PROBLEM REQUIREMENTS — Your answer should consist only of the records, copied exactly, with the images removed.
╔══
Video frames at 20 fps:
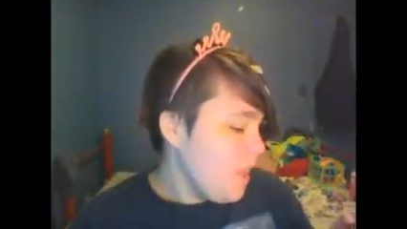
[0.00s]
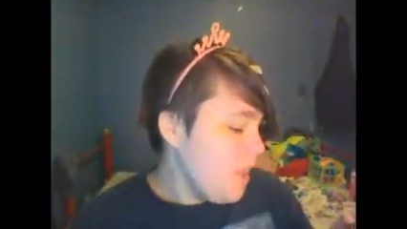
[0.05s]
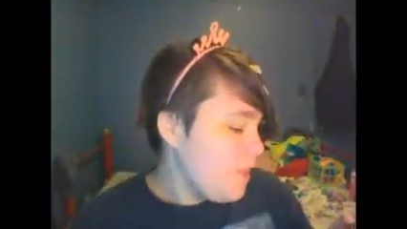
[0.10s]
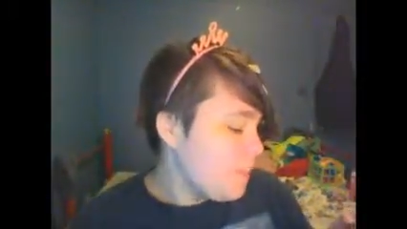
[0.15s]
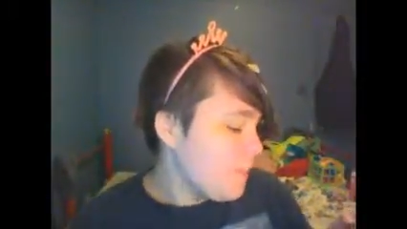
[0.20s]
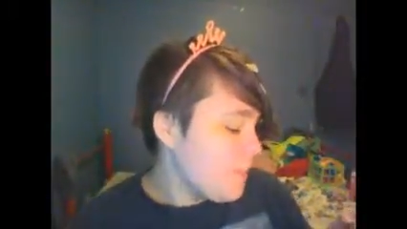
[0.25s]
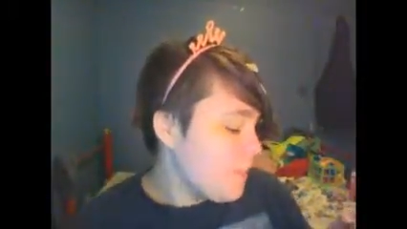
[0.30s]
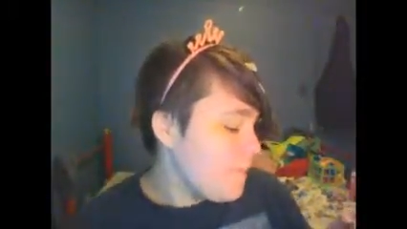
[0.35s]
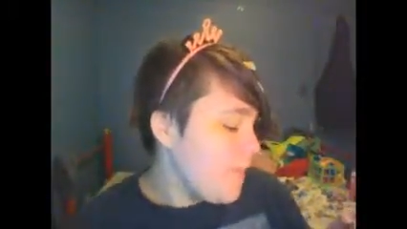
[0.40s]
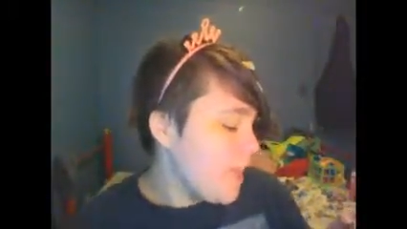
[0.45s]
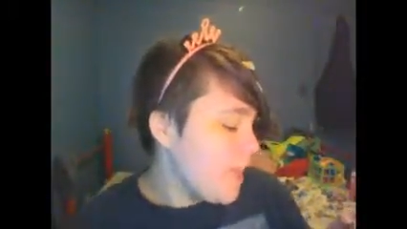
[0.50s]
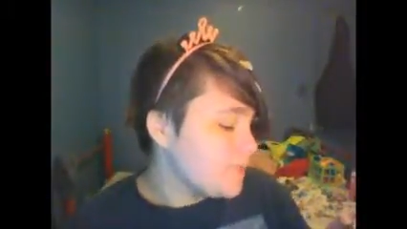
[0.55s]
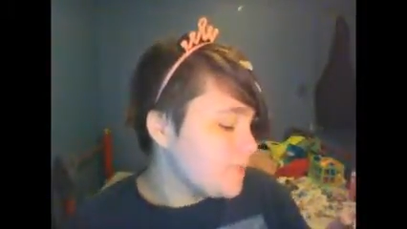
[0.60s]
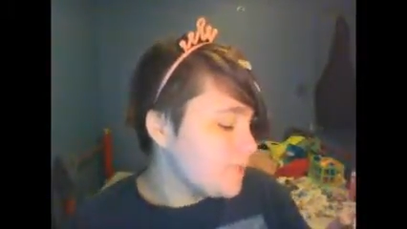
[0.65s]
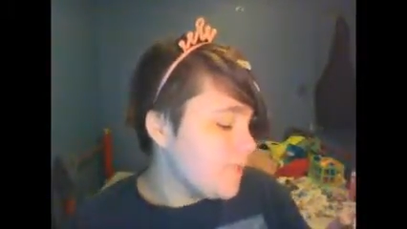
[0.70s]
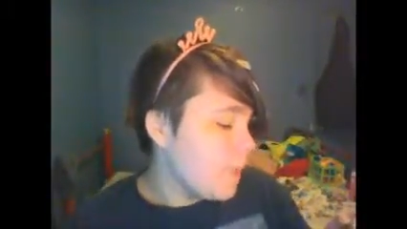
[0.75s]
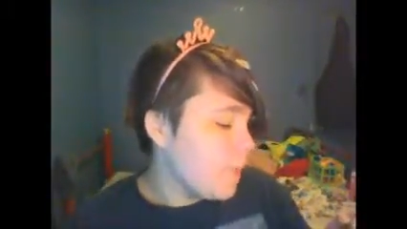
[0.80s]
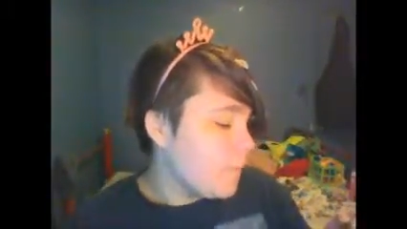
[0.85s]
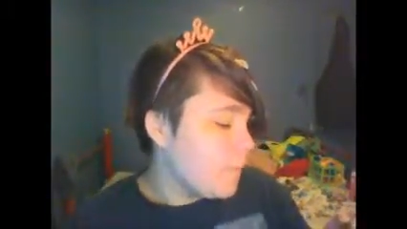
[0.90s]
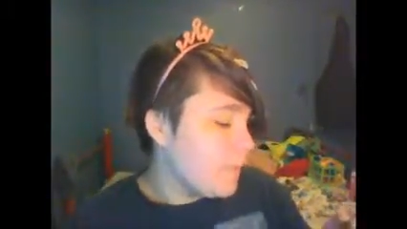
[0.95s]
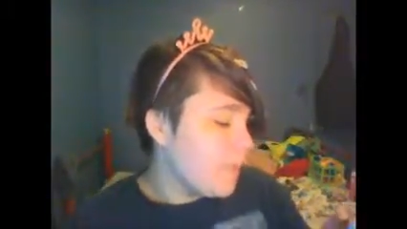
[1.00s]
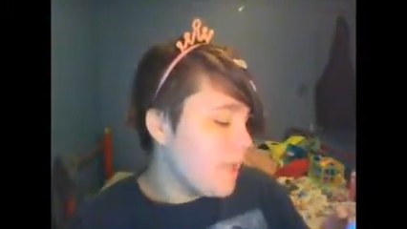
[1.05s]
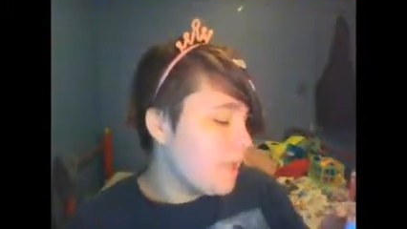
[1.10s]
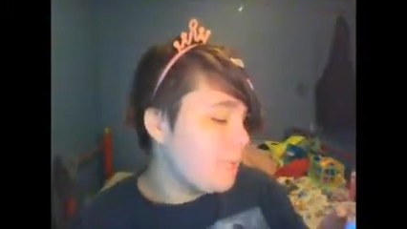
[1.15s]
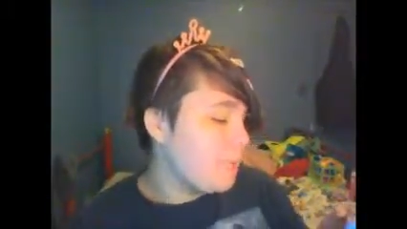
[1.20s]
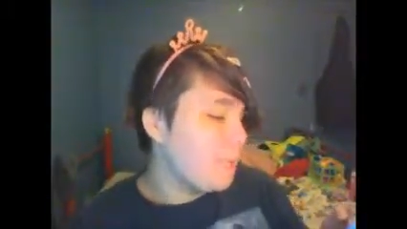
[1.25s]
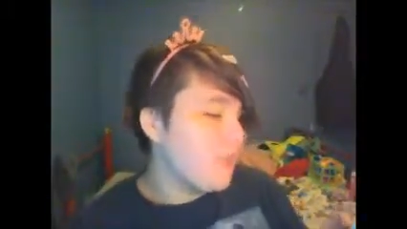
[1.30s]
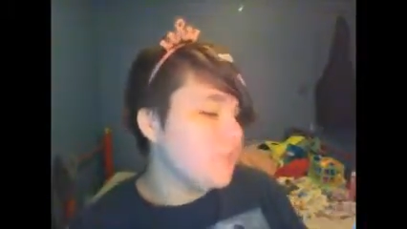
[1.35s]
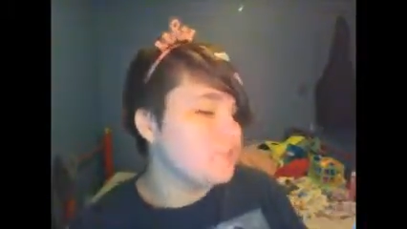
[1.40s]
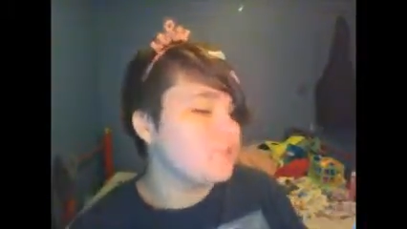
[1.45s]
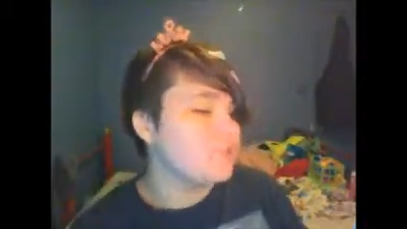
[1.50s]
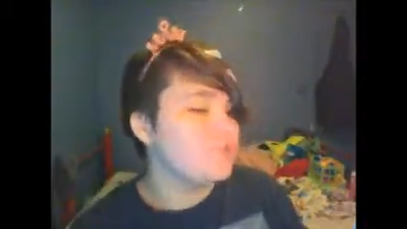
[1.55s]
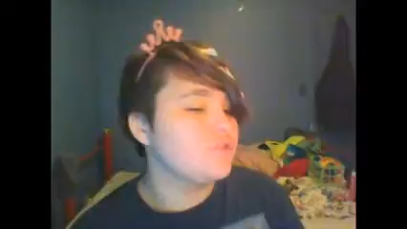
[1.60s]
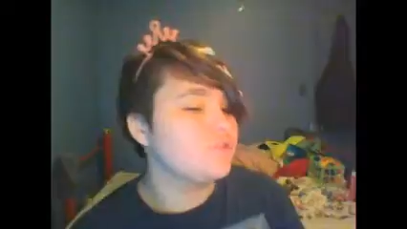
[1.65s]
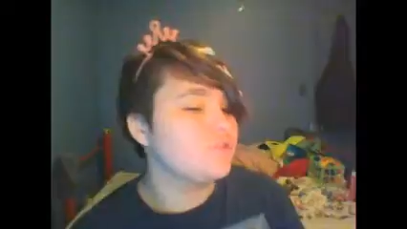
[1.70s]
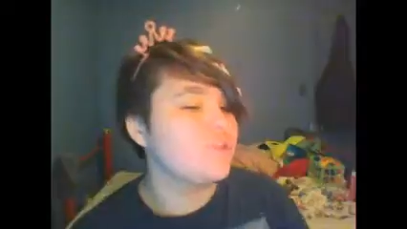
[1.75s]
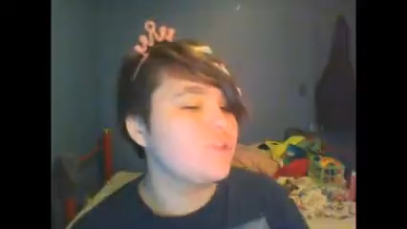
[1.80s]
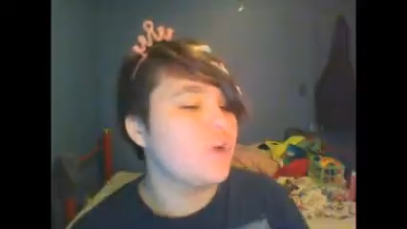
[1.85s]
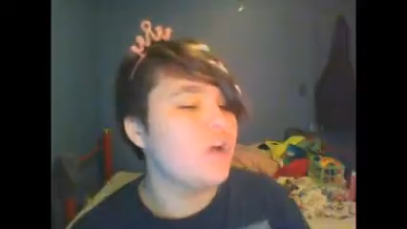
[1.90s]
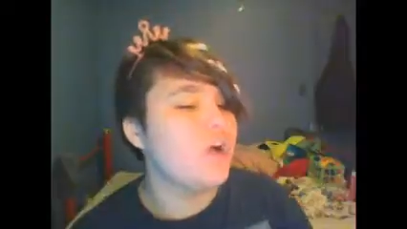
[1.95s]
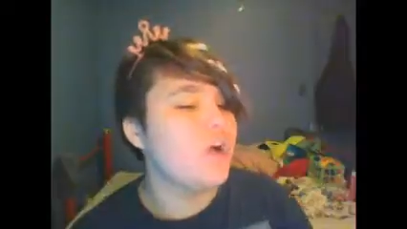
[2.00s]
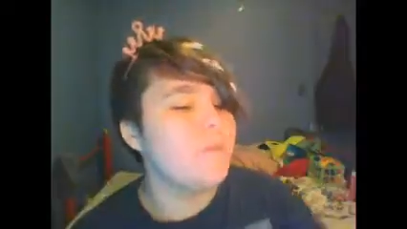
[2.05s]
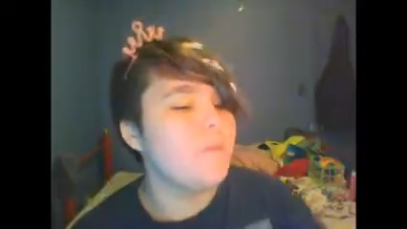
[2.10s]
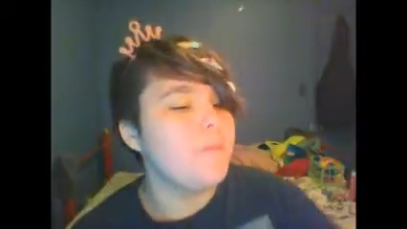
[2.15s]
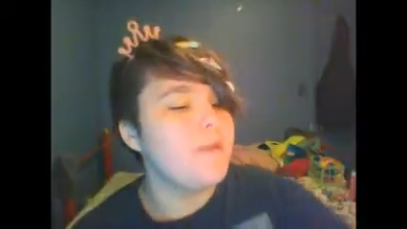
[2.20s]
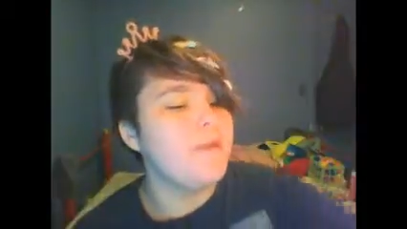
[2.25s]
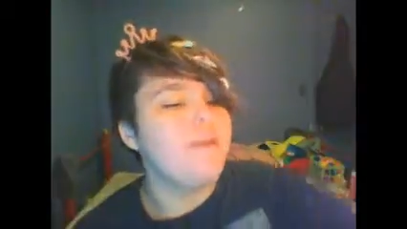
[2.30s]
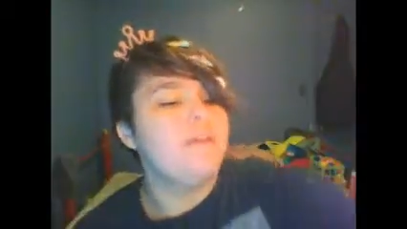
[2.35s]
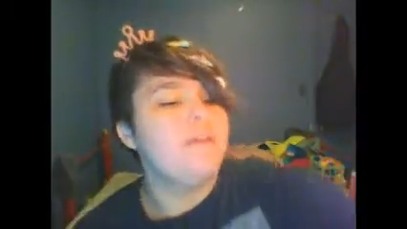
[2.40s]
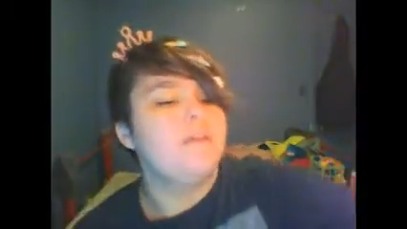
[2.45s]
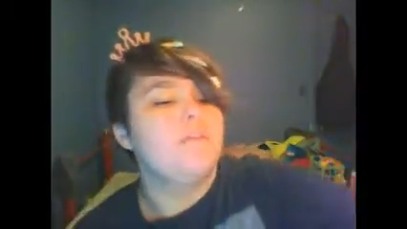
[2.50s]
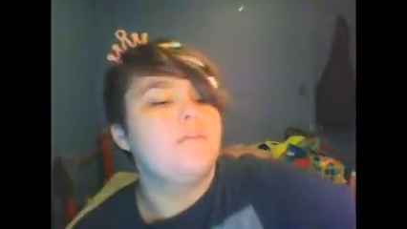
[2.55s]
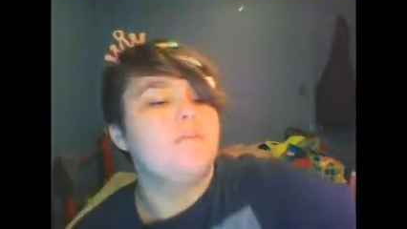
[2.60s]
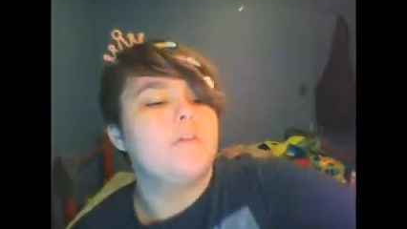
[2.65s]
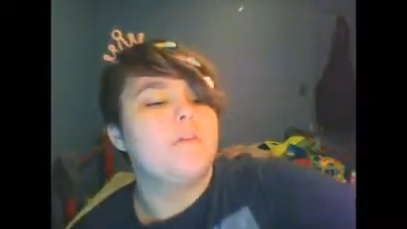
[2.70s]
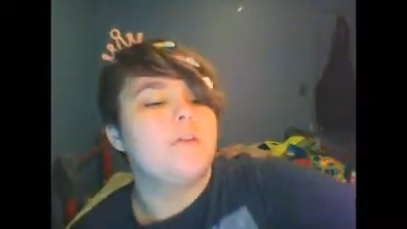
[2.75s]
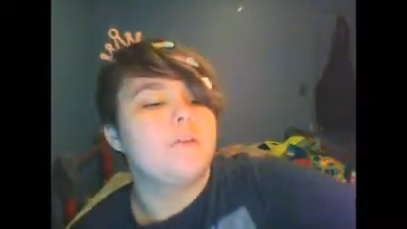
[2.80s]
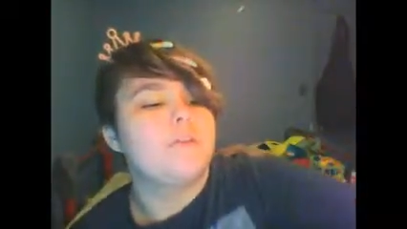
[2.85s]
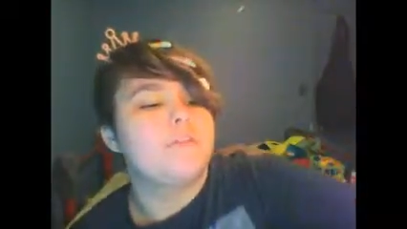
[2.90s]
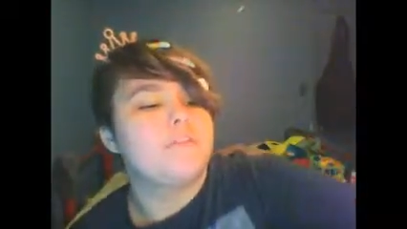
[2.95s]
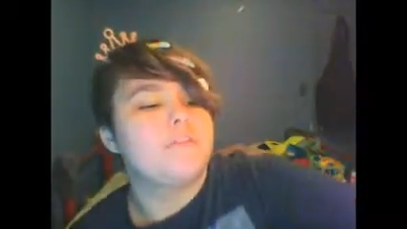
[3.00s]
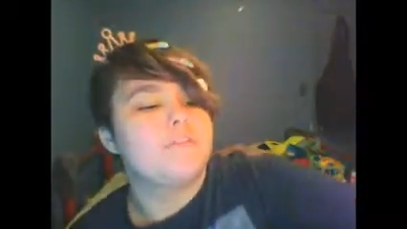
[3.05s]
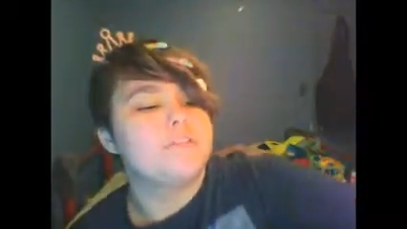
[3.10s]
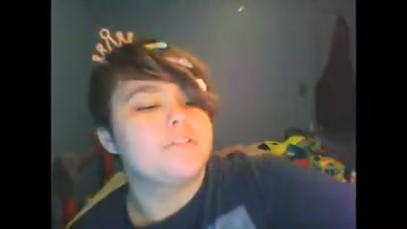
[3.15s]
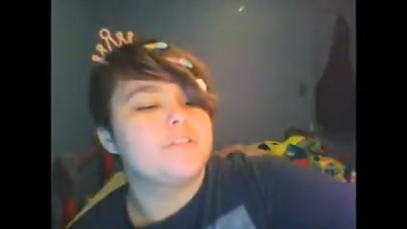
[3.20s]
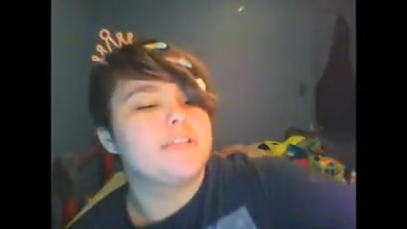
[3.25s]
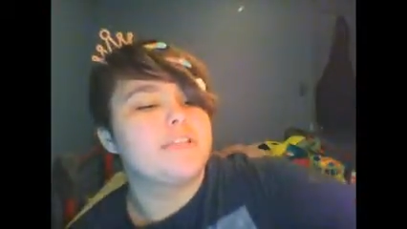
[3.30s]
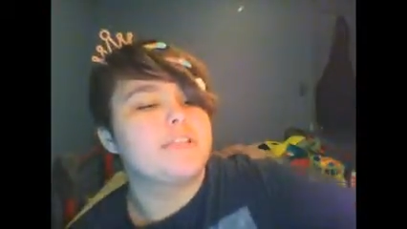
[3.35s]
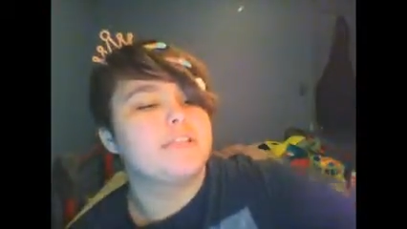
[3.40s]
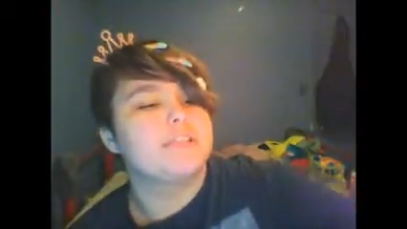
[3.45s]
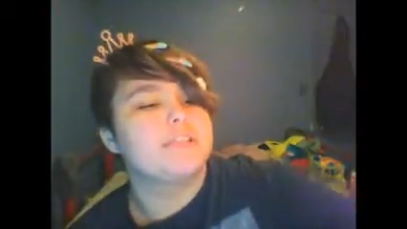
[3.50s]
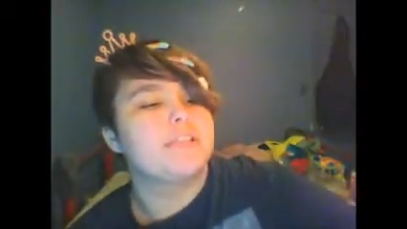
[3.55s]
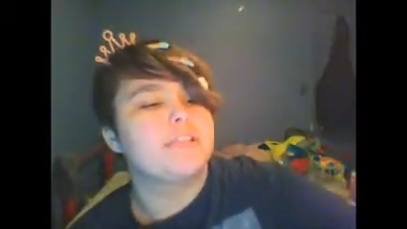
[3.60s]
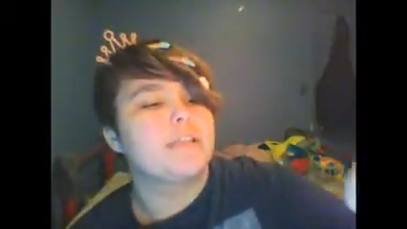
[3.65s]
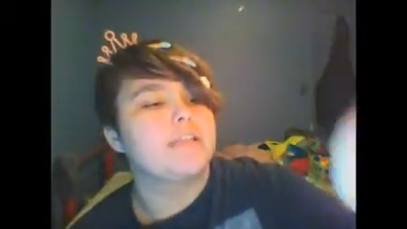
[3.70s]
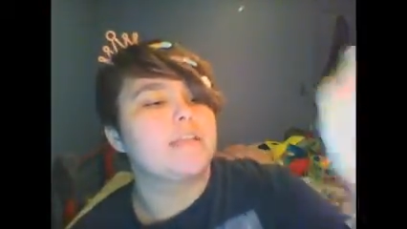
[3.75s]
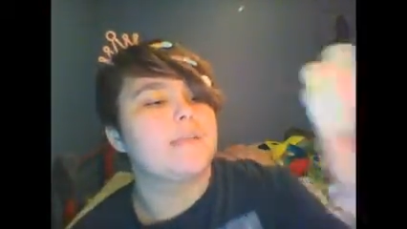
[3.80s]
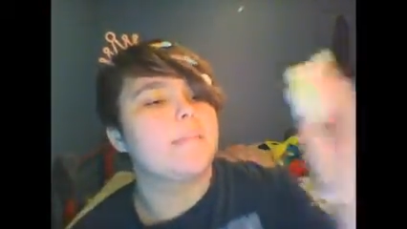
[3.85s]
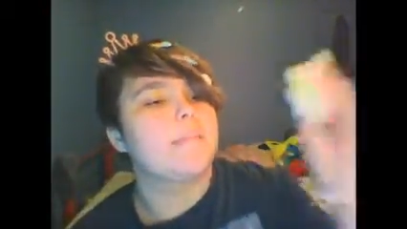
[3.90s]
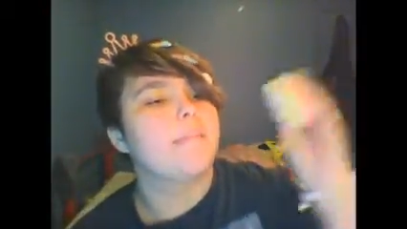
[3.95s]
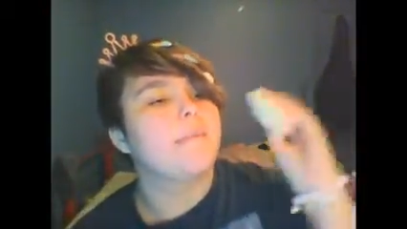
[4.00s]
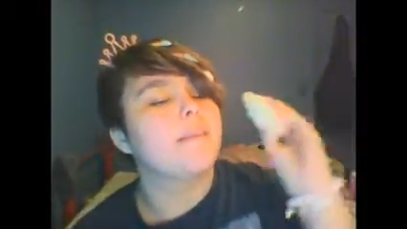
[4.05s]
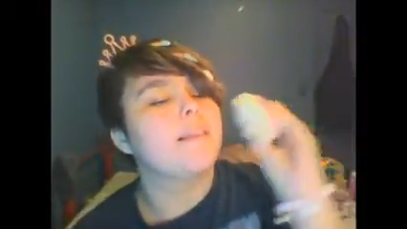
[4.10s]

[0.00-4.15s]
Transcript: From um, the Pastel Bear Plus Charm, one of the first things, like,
╚══
EXERCISE RESPONSE —
Video frames at 20 fps:
[0.00s]
[0.05s]
[0.10s]
[0.15s]
[0.20s]
[0.25s]
[0.30s]
[0.35s]
[0.40s]
[0.45s]
[0.50s]
[0.55s]
[0.60s]
[0.65s]
[0.70s]
[0.75s]
[0.80s]
[0.85s]
[0.90s]
[0.95s]
[1.00s]
[1.05s]
[1.10s]
[1.15s]
[1.20s]
[1.25s]
[1.30s]
[1.35s]
[1.40s]
[1.45s]
[1.50s]
[1.55s]
[1.60s]
[1.65s]
[1.70s]
[1.75s]
[1.80s]
[1.85s]
[1.90s]
[1.95s]
[2.00s]
[2.05s]
[2.10s]
[2.15s]
[2.20s]
[2.25s]
[2.30s]
[2.35s]
[2.40s]
[2.45s]
[2.50s]
[2.55s]
[2.60s]
[2.65s]
[2.70s]
[2.75s]
[2.80s]
[2.85s]
[2.90s]
[2.95s]
[3.00s]
[3.05s]
[3.10s]
[3.15s]
[3.20s]
[3.25s]
[3.30s]
[3.35s]
[3.40s]
[3.45s]
[3.50s]
[3.55s]
[3.60s]
[3.65s]
[3.70s]
[3.75s]
[3.80s]
[3.85s]
[3.90s]
[3.95s]
[4.00s]
[4.05s]
[4.10s]

[0.00-4.15s]
Transcript: From um, the Pastel Bear Plus Charm, one of the first things, like,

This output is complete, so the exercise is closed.